## Problem requirements
Keep the wording of every entry exactly as it is while leaving the pictures out of your copy.

## Collected data entries
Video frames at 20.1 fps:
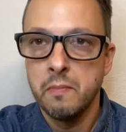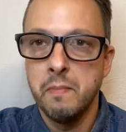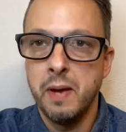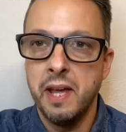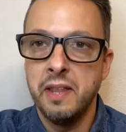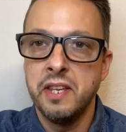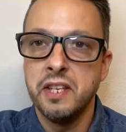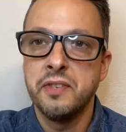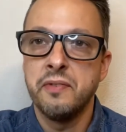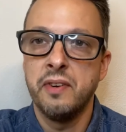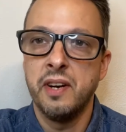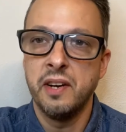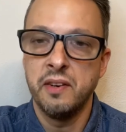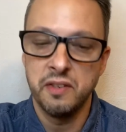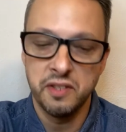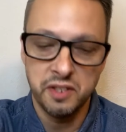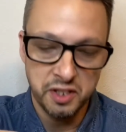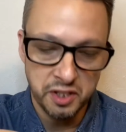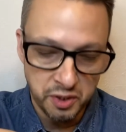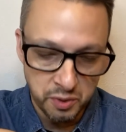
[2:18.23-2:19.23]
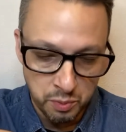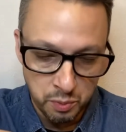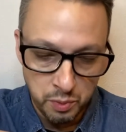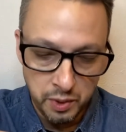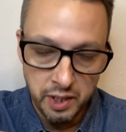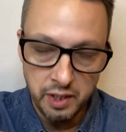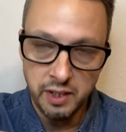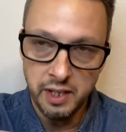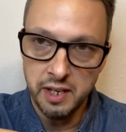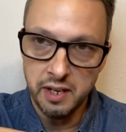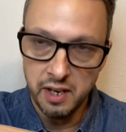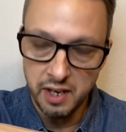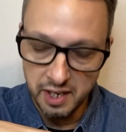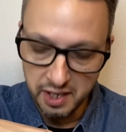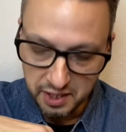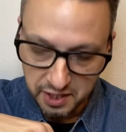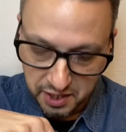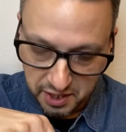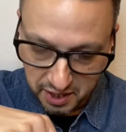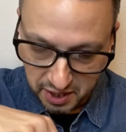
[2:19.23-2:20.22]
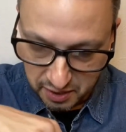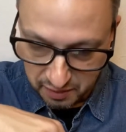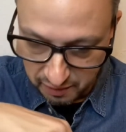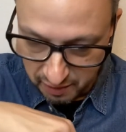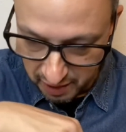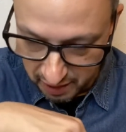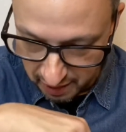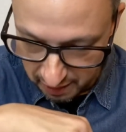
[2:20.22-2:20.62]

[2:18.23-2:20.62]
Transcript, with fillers: this fragrance is really nice. It's very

## Answer area
Video frames at 20.1 fps:
[2:18.23-2:19.23]
[2:19.23-2:20.22]
[2:20.22-2:20.62]

[2:18.23-2:20.62]
Transcript, with fillers: this fragrance is really nice. It's very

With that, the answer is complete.